The paper tackles two fundamental challenges in automatic sports feedback generation with video‑large language models (video‑LLMs): (1) the scarcity of annotated feedback data for each sport, which hampers generalization to unseen domains, and (2) the inadequacy of conventional text‑generation metrics (BLEU, ROUGE, BERTScore) to capture the nuanced qualities of feedback such as specificity and actionability. Using rock climbing as a case study, the authors propose a data‑centric approach that leverages freely available auxiliary multimodal resources from the target domain—namely competition videos with expert commentary and a coaching manual—alongside existing high‑quality feedback from a disjoint source domain (basketball and soccer).

Data collection and refinement: The authors scrape 2,300 competition videos from YouTube, filter out short clips, and retain 1,440 videos longer than 20 minutes, yielding 18,615 video‑clip/commentary pairs. The commentary is obtained via automatic speech recognition (ASR) transcripts, which are noisy and only weakly aligned with the visual content. To transform this weak data into a strong training signal, they introduce a two‑stage refinement pipeline. First, a 14‑billion‑parameter LLM (Phi‑4) classifies each ASR segment for relevance and, if relevant, summarizes it to retain only action‑quality information, discarding about 80 % of the raw narration. Second, Whisper provides word‑level timestamps for the refined text, and a second LLM prompt aligns these timestamps precisely with the video frames. This yields strongly aligned multimodal pairs that capture detailed biomechanical cues (e.g., “right foot on the sloper”) and timing information.
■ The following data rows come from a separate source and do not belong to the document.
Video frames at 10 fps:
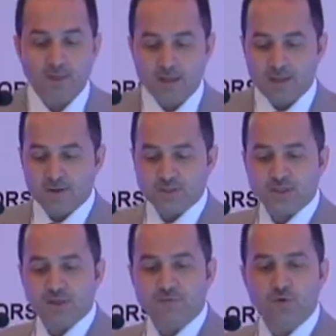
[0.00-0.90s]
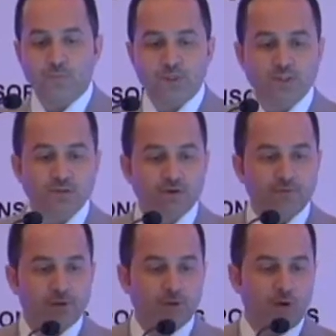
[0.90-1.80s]
And that's just a few pictures of
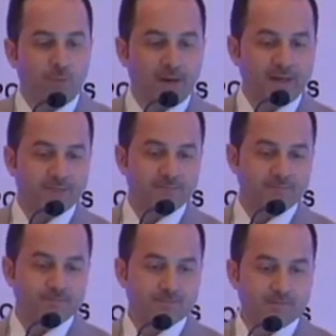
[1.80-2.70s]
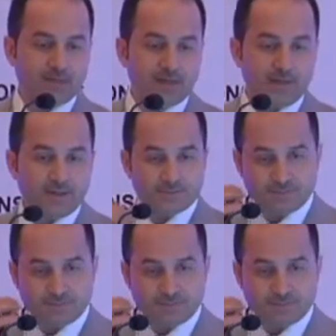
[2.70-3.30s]
our OPAT clinic.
Model training: The refined rock‑climbing data (both multimodal and text‑only from the manual) are combined with the source‑domain feedback dataset (ExpertAF) to fine‑tune a video‑LLM. The intuition is that fundamental motor skills—timing, coordination, power, balance—transfer across sports, while the auxiliary data supplies domain‑specific terminology and biomechanical insight. Experiments show that this cross‑domain fine‑tuning dramatically improves out‑of‑distribution feedback generation on rock climbing: BLEU‑4 improves by 106 %, METEOR by 36 %, ROUGE‑L by 39 %, and BERTScore by 25 % compared to a baseline trained only on source‑domain feedback.

Evaluation metrics: Recognizing that reference‑based scores do not reflect feedback usefulness, the authors propose two LLM‑based, reference‑free metrics grounded in motor‑learning theory’s Knowledge of Performance (KP) framework: (1) Specificity, measuring how descriptively the feedback pinpoints body parts, movement patterns, and causal links; (2) Actionability, assessing whether the feedback offers concrete, implementable corrective instructions. They prompt an LLM to score each generated feedback on these dimensions and validate the scores against human annotations, achieving high Pearson correlations (≈0.78–0.81), thereby confirming that the automatic metrics reliably reflect human judgments.

Contributions and implications: The study demonstrates that (i) inexpensive, publicly available video‑commentary and textual resources can be systematically refined to serve as high‑quality training data for sports feedback, reducing reliance on costly expert annotations; (ii) domain‑specific, aspect‑level evaluation metrics provide more meaningful assessments of feedback quality than traditional n‑gram or semantic similarity scores; (iii) the methodology is generalizable to other sports where annotated feedback is scarce. The authors suggest future work on scaling the pipeline to additional disciplines, integrating real‑time feedback pipelines, and exploring human‑in‑the‑loop refinement to further bridge the gap between AI‑generated advice and professional coaching.